Turkey and Syria’s state-owned oil companies will establish a joint firm in 2008 to produce oil from fields in Syria, Turkey and other countries, the head of Turkey’s oil company TPAO told Reuters on July 17. TPAO general manager Mehmet Uysal added that the firm will begin by producing fields in Syria before it starts work in Turkey and other countries.
The deal comes at a critical time, as Syrian oil production is on a steady decline and the country runs the risk of becoming a net oil importer within a decade.
It is no coincidence that this energy announcement comes in the midst of Turkish-mediated Syrian-Israeli peace talks that aim to bring Syria out of decades of diplomatic isolation and reverse its steady economic decline.
Living as a Middle East pariah has not been good for the Syrian economy. Foreign investors have been skittish about putting their money in a country that has long been the target of international scrutiny and US sanctions. Without the needed investments in technology and capital, a bulk of Syria’s oil fields remain undeveloped.
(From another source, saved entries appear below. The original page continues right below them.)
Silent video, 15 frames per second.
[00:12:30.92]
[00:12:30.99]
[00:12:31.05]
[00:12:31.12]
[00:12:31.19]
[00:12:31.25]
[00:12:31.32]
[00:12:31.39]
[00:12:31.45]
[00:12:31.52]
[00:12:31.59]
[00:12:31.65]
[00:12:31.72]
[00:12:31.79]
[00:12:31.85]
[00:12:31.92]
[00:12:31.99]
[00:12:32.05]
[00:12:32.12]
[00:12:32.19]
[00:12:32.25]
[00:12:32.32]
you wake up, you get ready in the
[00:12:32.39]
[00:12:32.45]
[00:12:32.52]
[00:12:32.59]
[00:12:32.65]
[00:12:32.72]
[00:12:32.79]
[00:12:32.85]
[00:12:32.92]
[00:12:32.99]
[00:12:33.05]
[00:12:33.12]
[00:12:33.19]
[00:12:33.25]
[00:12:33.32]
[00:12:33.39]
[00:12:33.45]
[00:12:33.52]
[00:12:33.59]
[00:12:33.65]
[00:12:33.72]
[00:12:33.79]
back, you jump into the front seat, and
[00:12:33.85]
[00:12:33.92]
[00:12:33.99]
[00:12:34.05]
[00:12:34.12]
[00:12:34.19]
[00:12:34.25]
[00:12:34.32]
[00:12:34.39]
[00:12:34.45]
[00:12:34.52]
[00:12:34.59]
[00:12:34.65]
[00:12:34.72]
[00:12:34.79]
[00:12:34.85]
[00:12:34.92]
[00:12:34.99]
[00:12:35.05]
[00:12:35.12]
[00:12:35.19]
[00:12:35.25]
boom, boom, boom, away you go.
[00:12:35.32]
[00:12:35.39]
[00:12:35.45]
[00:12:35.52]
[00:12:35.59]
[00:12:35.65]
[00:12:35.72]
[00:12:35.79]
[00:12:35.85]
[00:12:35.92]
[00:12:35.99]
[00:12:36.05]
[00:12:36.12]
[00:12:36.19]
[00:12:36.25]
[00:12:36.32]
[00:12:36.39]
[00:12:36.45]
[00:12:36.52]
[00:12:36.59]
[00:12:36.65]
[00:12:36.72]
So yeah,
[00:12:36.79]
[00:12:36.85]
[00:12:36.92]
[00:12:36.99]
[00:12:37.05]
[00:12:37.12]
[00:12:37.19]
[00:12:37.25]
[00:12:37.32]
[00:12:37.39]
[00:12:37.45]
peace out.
Syria’s oil production peaked at 582,000 barrels per day (bpd) in 1996, then declined to approximately 393,000 bpd in 2007 and continues to drop. Even though the Syrian economy has been buoyed recently by high crude oil prices, the country’s declining oil production combined with steadily rising oil consumption paints a bleak future for Syrian energy independence.
But things are turning around. Through its negotiations with Israel, Syria is breaking out of its diplomatic prison and reintegrating itself in the Arab Middle East. The Syrians have already begun receiving natural gas imports from Egypt to help boost their domestic energy supply (and free up more oil for export) through a pipeline that further entrenches Damascus in a network of Middle East alliances tied to the West.
By joining with Turkey, Syria will end up with an energy firm with the technical expertise needed to explore new fields and intensify production to arrest the Syrian industry’s decline. Moreover, Syria’s oil fields are sitting just a few miles south of Turkey’s rapidly expanding transit and refining energy hub at Ceyhan on the Mediterranean Sea. By solidifying energy ties with Ankara, Syria will get direct access to an enormous European market that is more than eager to find new alternatives to Russian energy.
Currently, Syria exports a small amount of oil (approximately 184,000 bpd in 2007), with the majority of that crude going to Italy, Germany and France. If Syria wants to bring in more cash from oil revenues and boost exports to the West (not to mention energy-hungry countries in the East such as China and India, who have already been eyeing Syrian oil fields), it is going to have to boost energy imports from its neighbors so it can meet rising energy demand at home and free up more oil for export. The Egyptian-Syrian natural gas link is one example of Syria moving down this path. But the Syrians can also do their part to create a stable enough security environment in Iraq to bring online an oil pipeline that connects the Syrian port of Baniyas to Iraq’s core oil infrastructure.
The political foundation for these energy deals lies within Syria’s intent to rehabilitate itself in the international arena. It intends to do so by ending decades of animosity with Israel, re-engaging with the United States through security cooperation in Iraq, extracting itself from an alliance with Iran and cutting ties with militant proxies such as Hezbollah. This is a big list of expectations, but the negotiations are progressing and the Syrians are moving in a direction that has politically enabled the Egyptians, the Turks and even the Arabian Gulf states to start pouring their money into a country that has grown weary of living in diplomatic isolation.